FOR PART ONE CLICK HERE
Real Name: Fred Goetz
Birth – Death: February 14th, 1897 – March 21st, 1934
Lore: Before his bank-robbing, bootlegging and kidnapping career, Shotgun Ziegler was supposedly one of the gunmen involved in the Saint Valentine’s Day Massacre in 1929 Chicago.
Reality: This has been disputed by many sources since many more men have been hailed as Valentine’s Day Massacre gunmen than were actually involved in the event.

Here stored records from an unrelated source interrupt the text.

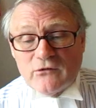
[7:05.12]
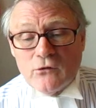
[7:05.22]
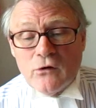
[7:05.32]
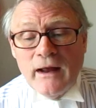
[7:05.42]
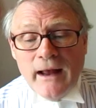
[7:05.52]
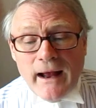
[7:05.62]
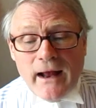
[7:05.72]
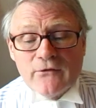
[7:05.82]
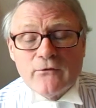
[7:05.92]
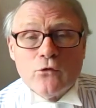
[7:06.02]
law
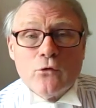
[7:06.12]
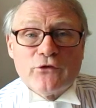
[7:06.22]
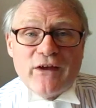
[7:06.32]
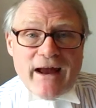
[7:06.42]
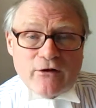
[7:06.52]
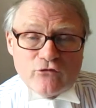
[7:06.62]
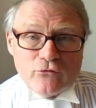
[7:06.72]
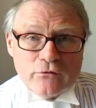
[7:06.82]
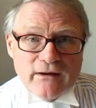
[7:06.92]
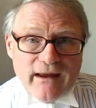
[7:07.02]
and, of course,
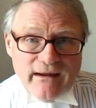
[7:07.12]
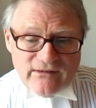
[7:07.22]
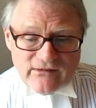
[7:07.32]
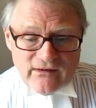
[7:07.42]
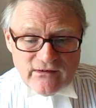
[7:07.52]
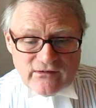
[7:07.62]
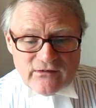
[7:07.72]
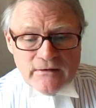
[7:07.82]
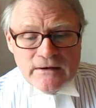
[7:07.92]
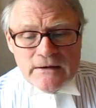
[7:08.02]
actual
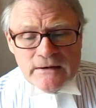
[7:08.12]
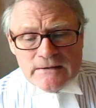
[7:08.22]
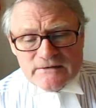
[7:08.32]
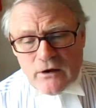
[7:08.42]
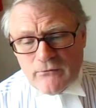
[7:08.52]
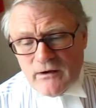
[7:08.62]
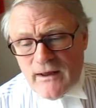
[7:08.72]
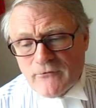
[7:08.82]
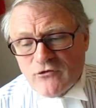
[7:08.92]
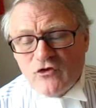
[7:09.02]
cases. So over
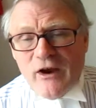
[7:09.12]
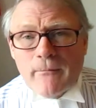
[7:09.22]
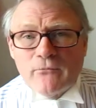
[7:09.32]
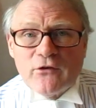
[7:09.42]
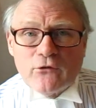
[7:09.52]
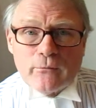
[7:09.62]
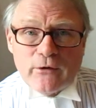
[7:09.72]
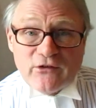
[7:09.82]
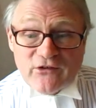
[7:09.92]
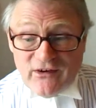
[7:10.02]
11 chapters,
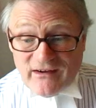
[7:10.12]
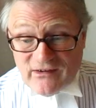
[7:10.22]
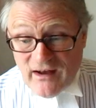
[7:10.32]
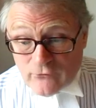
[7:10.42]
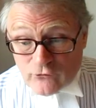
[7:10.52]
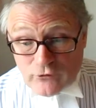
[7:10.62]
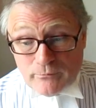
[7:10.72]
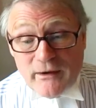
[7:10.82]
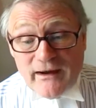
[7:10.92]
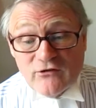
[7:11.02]
almost
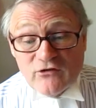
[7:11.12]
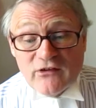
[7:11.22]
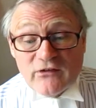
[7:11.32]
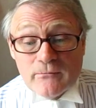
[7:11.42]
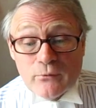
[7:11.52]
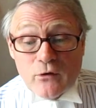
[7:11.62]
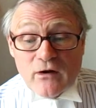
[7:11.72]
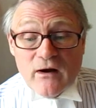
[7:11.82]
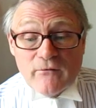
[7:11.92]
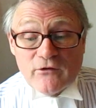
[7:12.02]
600 pages, the book
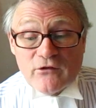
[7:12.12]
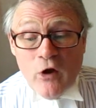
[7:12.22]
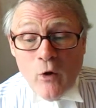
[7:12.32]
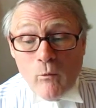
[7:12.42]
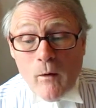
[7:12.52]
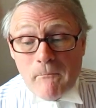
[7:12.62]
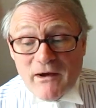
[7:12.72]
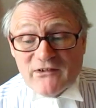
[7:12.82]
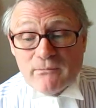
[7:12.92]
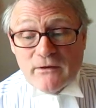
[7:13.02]
covers what
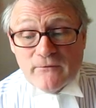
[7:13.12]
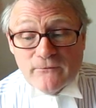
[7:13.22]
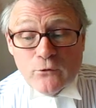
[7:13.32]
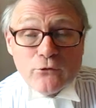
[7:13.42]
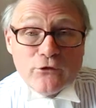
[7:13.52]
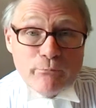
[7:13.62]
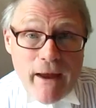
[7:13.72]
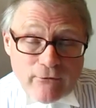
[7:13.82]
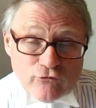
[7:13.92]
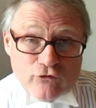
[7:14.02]
must be the full
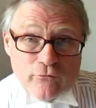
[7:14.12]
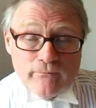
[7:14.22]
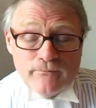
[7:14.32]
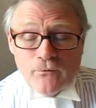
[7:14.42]
spectrum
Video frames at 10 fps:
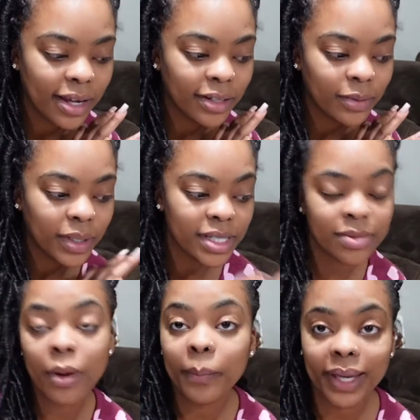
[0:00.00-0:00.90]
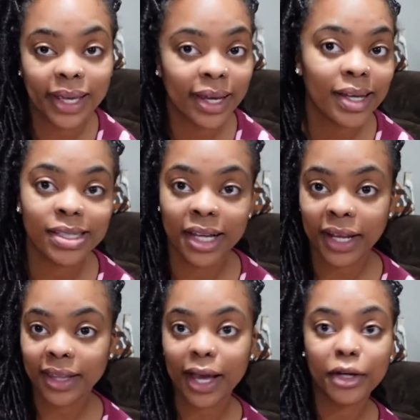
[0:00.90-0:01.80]
well, this won't be a
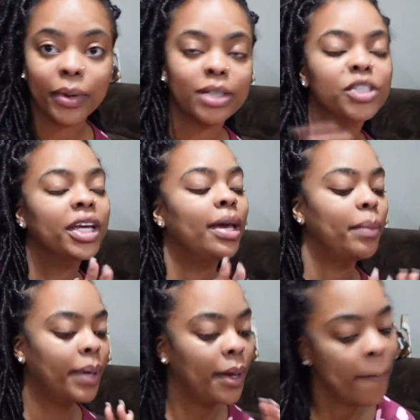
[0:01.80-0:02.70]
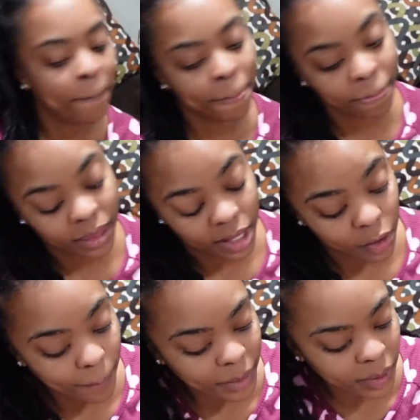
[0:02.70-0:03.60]
Sunday that you're watching it, but I
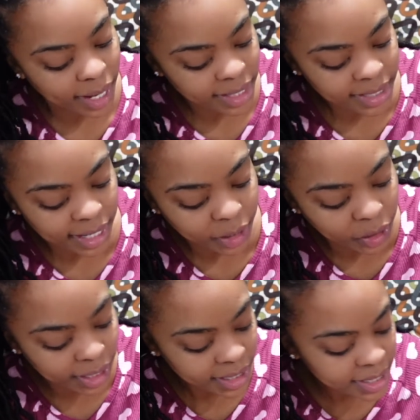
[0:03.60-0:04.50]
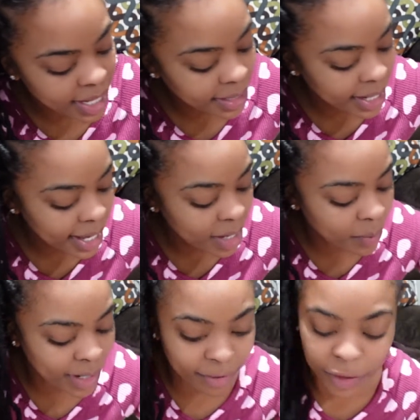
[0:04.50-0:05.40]
hope you guys had a great Sunday
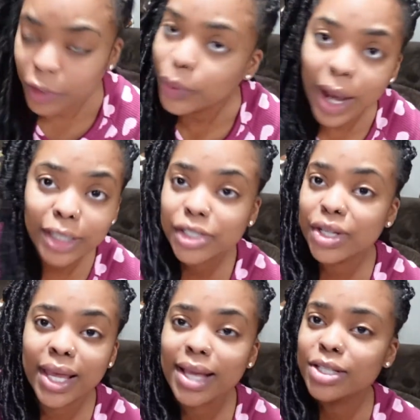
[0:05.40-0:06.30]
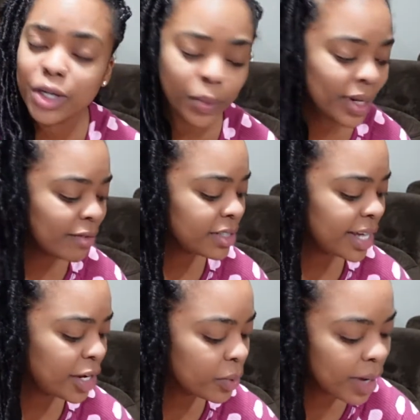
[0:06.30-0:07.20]
whenever you watch this or whatever
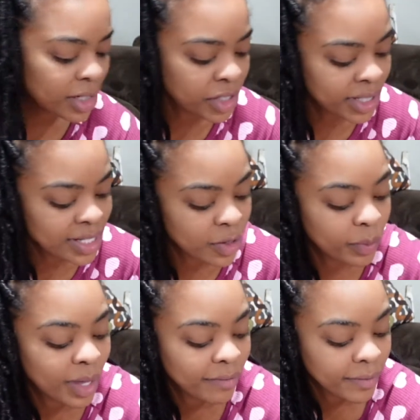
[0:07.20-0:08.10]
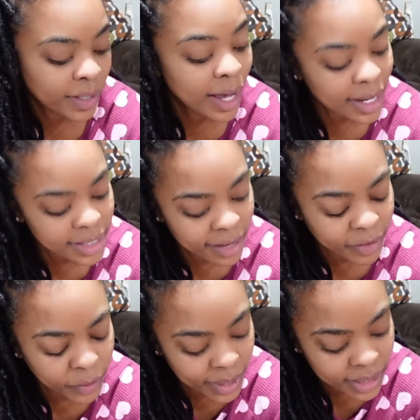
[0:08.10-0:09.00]
day you're watching this. Hope you have, guys have
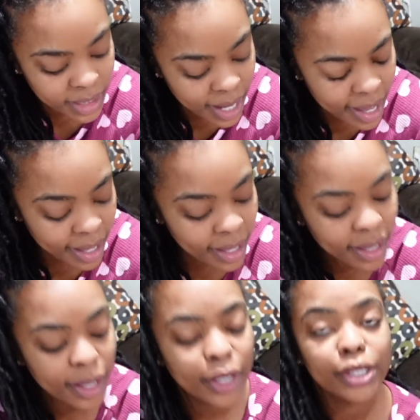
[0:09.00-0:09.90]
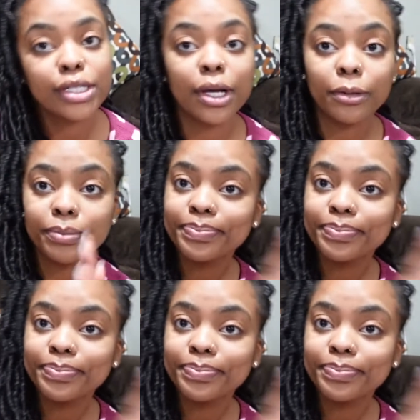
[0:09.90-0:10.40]
a great day. So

My personal bet is that Ziegler’s day of birth being Valentine’s Day led to his claims being taken more seriously than assorted others, simply because that’s how legends and traditions seem to take their deceptive hold over the public’s imagination – through meaningless coincidences and poetic license.
At any rate, since I’m a World War One geek I find it more interesting that in 1918 this figure really, DEFINITELY did serve as a U.S. Army pilot during that conflict.
Criminal Career: From June to October of 1925, Goetz was accused of assaulting 7 year old Jean Lanbert and of involvement in an armed robbery of a physician. The former was never proven, as Goetz skipped bail and the latter cemented his fugitive status and change of name.
“Shotgun Ziegler” associated with professional criminals from this point on, especially the Chicago Outfit. Our “hero” and his wife Irene settled into married life and were described by their landlord as ideal tenants.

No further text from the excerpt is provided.